## HOW TO COMPLETE THIS TASK
Could you repeat the entries below exactly, but only from the line with "[688.15-689.15s]" through the line with "Verbatim transcript: I", and without any picture?

Saved data entries:

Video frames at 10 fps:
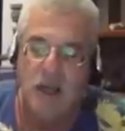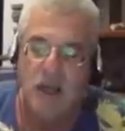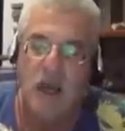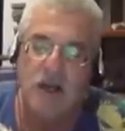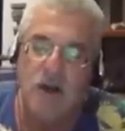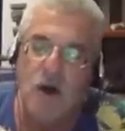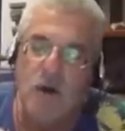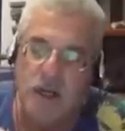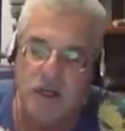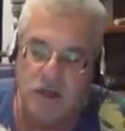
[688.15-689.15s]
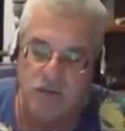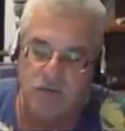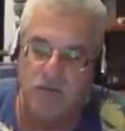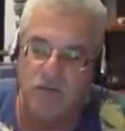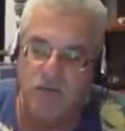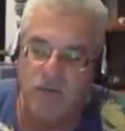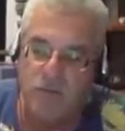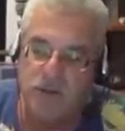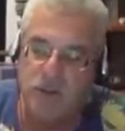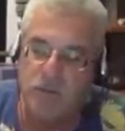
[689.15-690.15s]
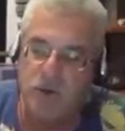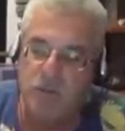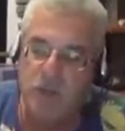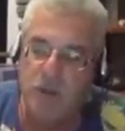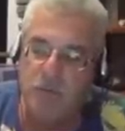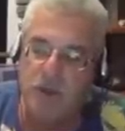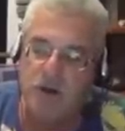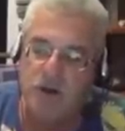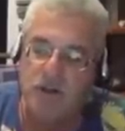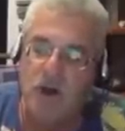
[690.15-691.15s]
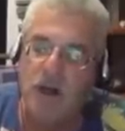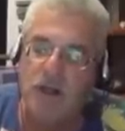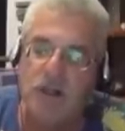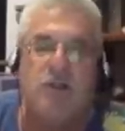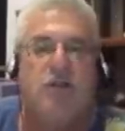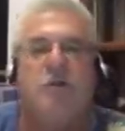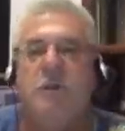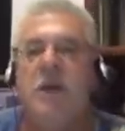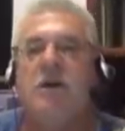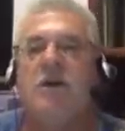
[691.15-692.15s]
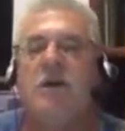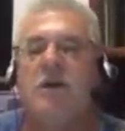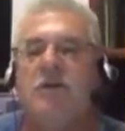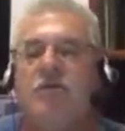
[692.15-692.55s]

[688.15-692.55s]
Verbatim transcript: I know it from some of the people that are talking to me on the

---

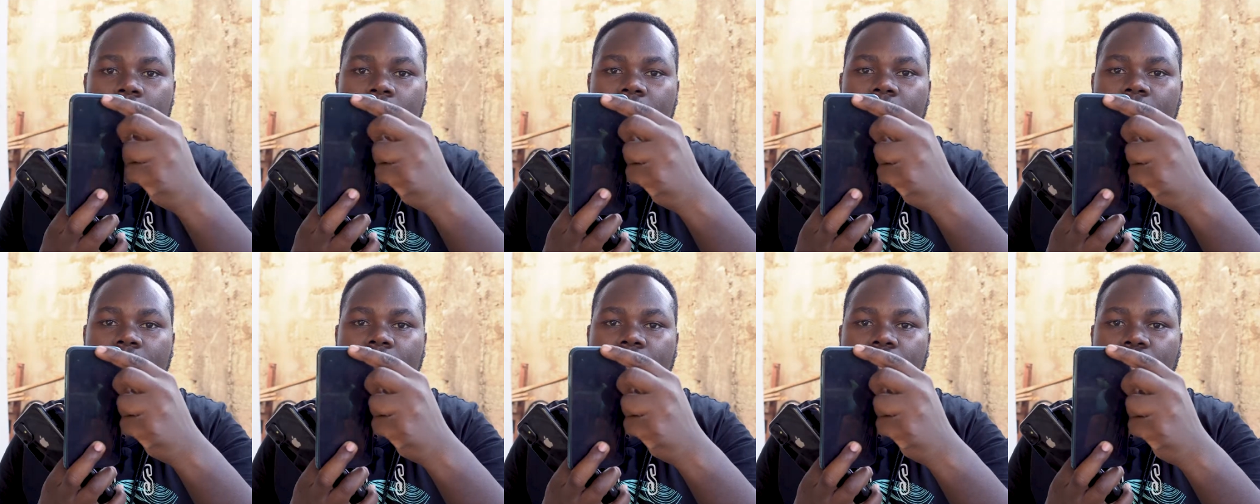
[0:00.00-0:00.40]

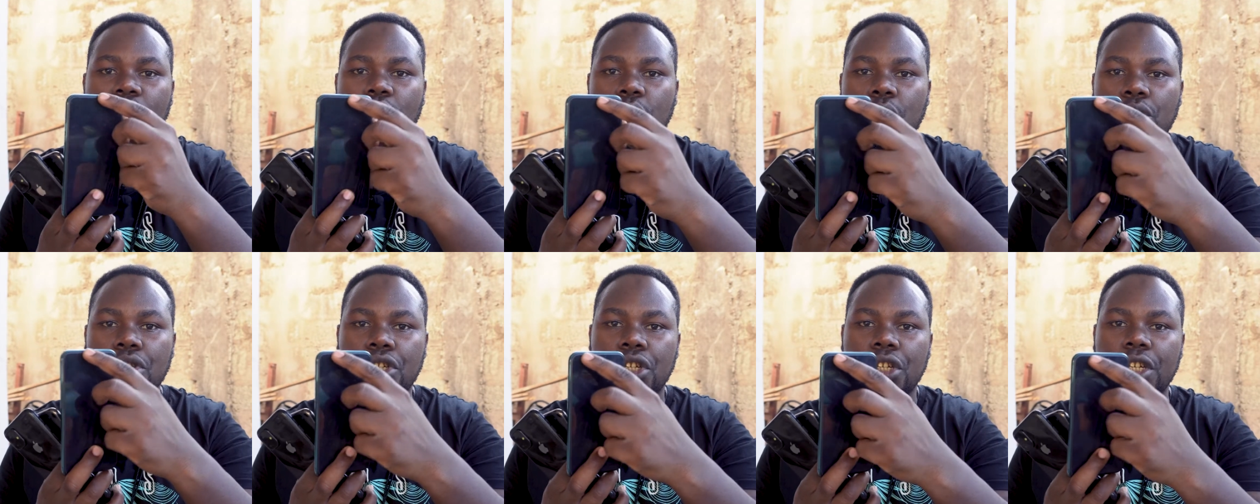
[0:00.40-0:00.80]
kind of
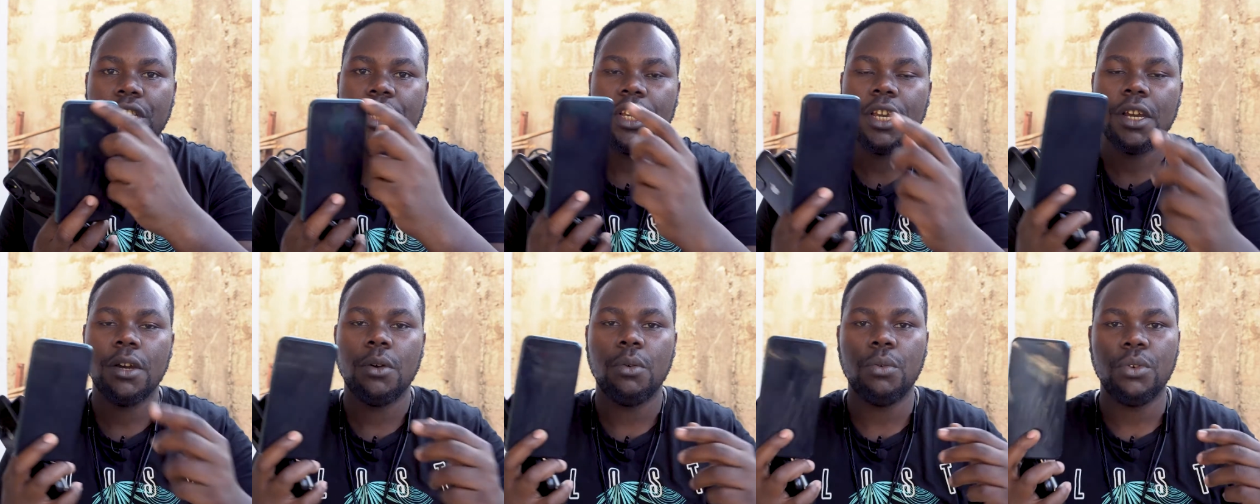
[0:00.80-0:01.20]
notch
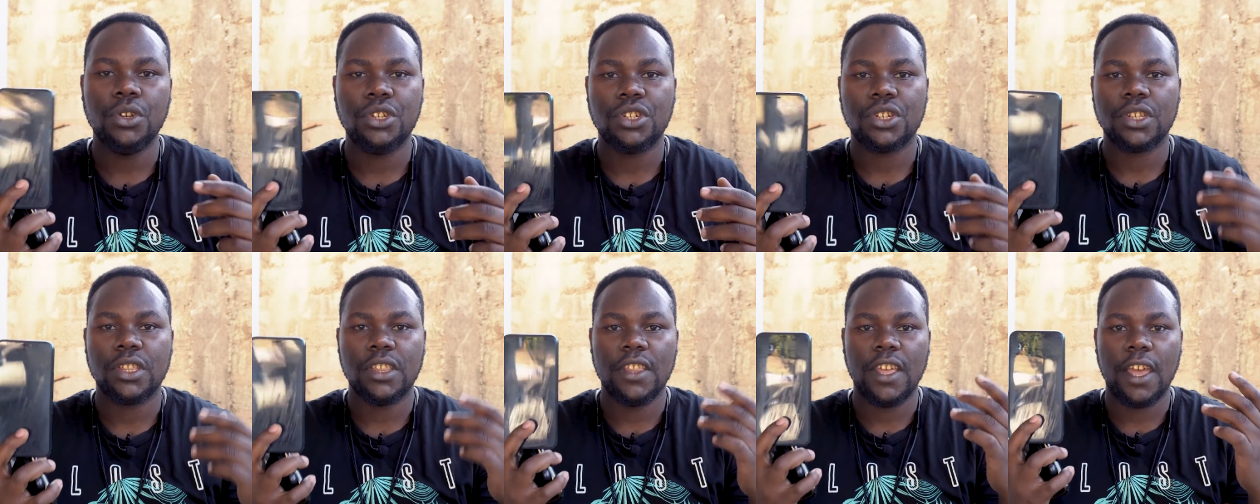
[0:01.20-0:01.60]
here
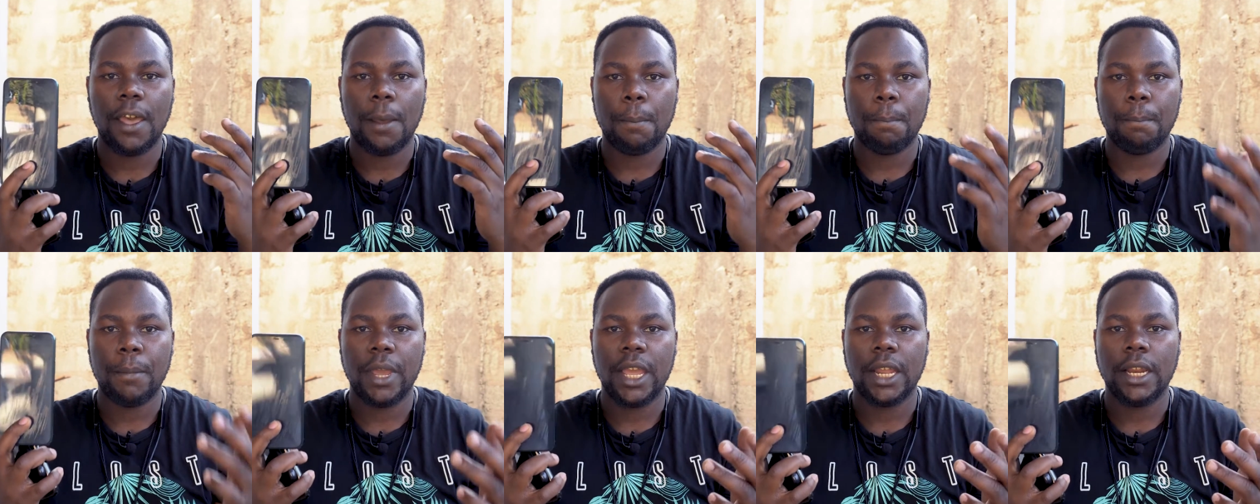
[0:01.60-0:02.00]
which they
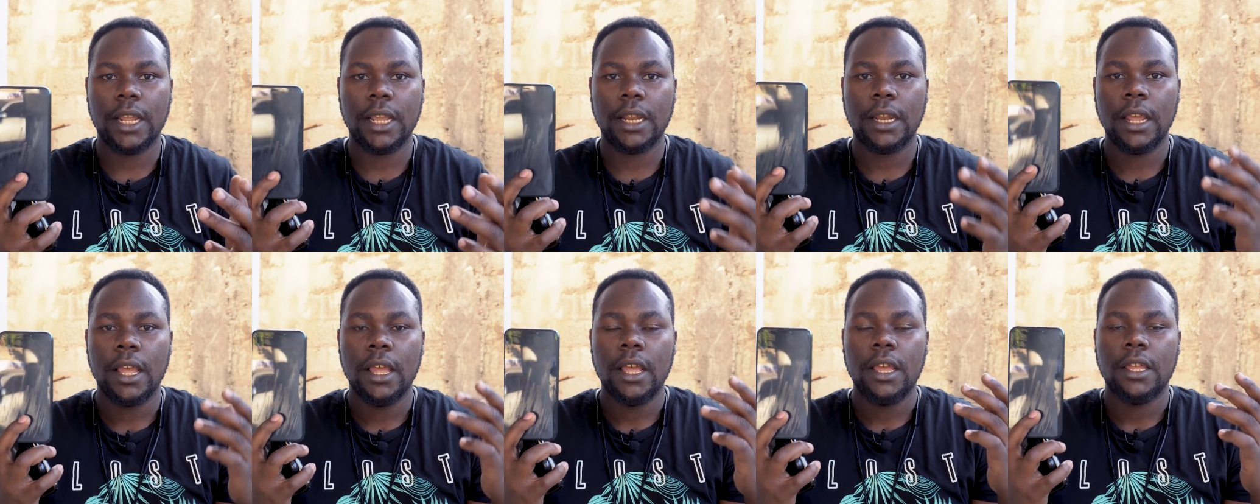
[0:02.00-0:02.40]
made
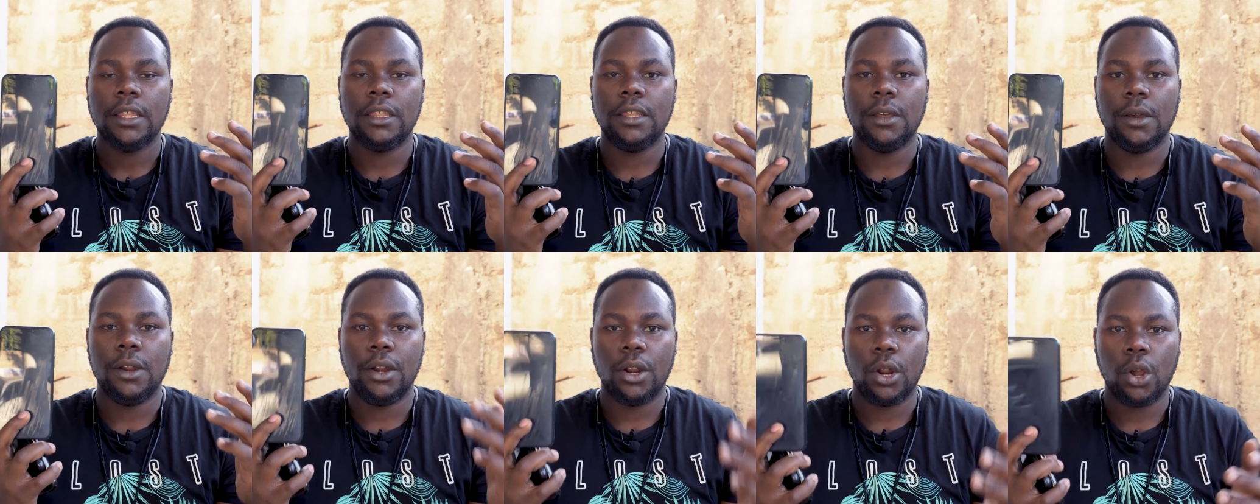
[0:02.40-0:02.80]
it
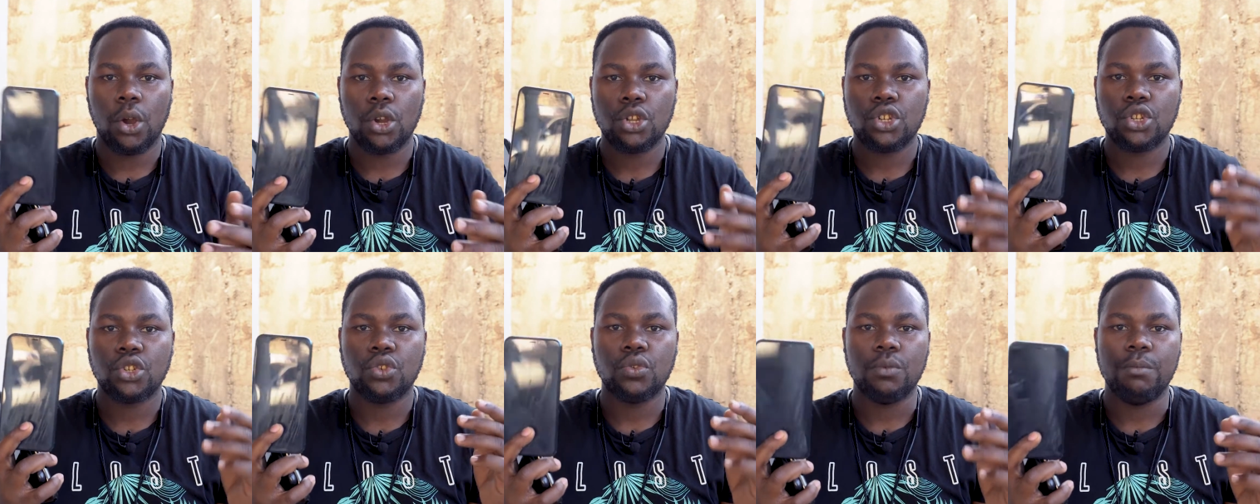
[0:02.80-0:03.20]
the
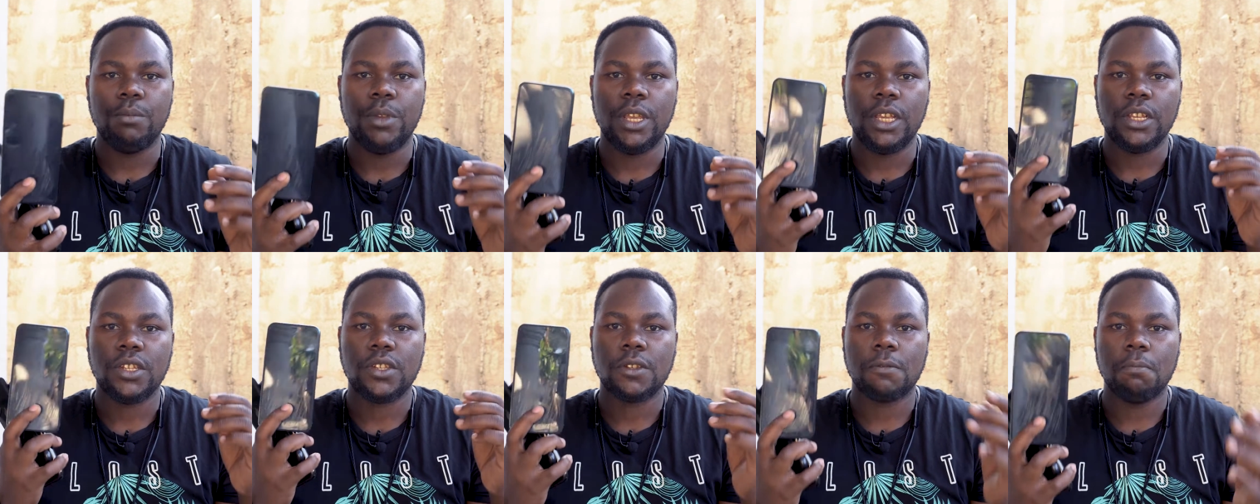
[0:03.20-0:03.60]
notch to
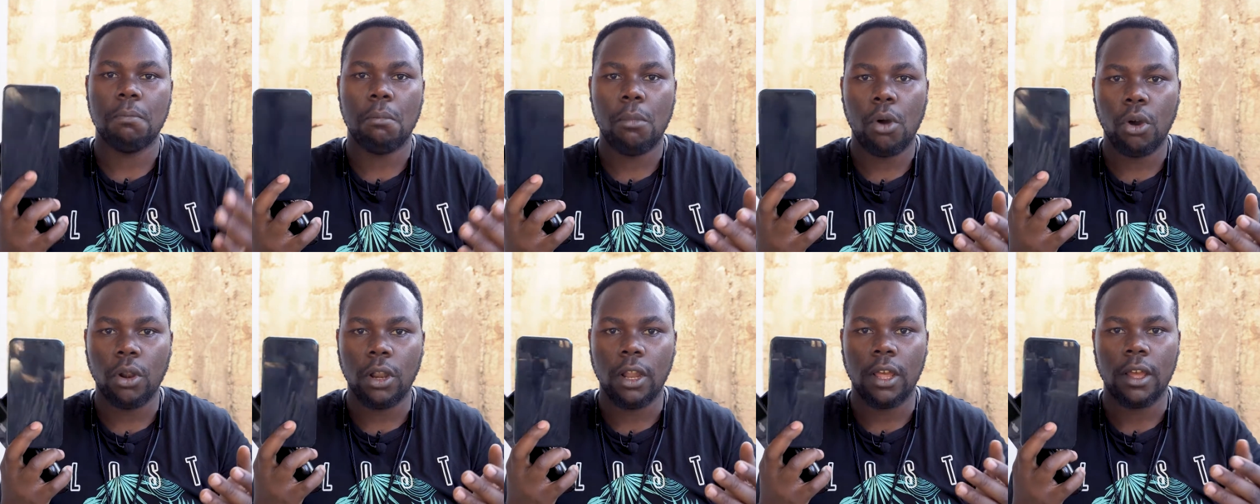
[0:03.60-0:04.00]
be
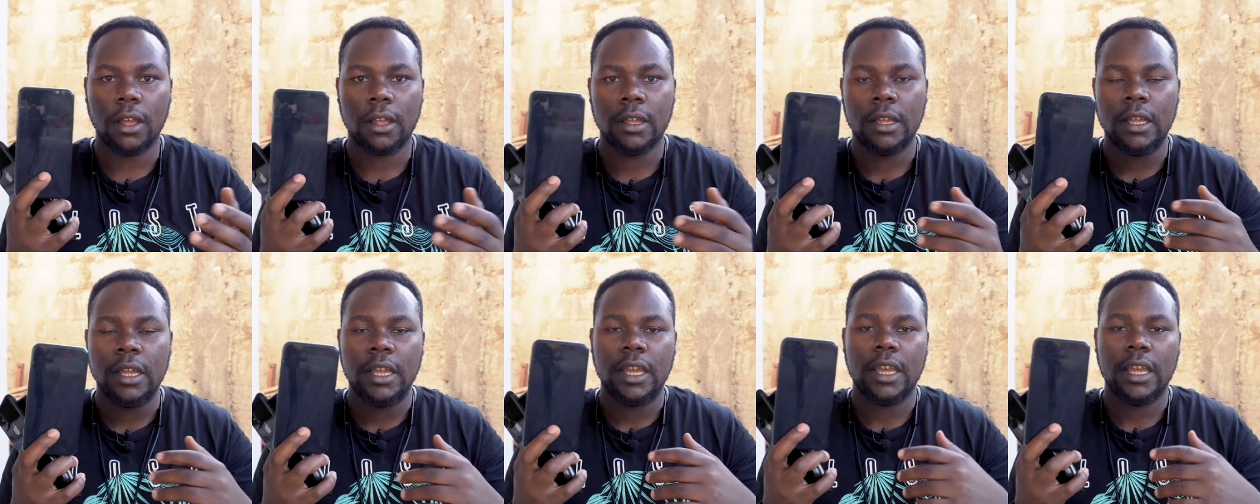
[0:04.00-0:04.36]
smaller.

## THE ANSWER
[688.15-689.15s]
[689.15-690.15s]
[690.15-691.15s]
[691.15-692.15s]
[692.15-692.55s]

[688.15-692.55s]
Verbatim transcript: I know it from some of the people that are talking to me on the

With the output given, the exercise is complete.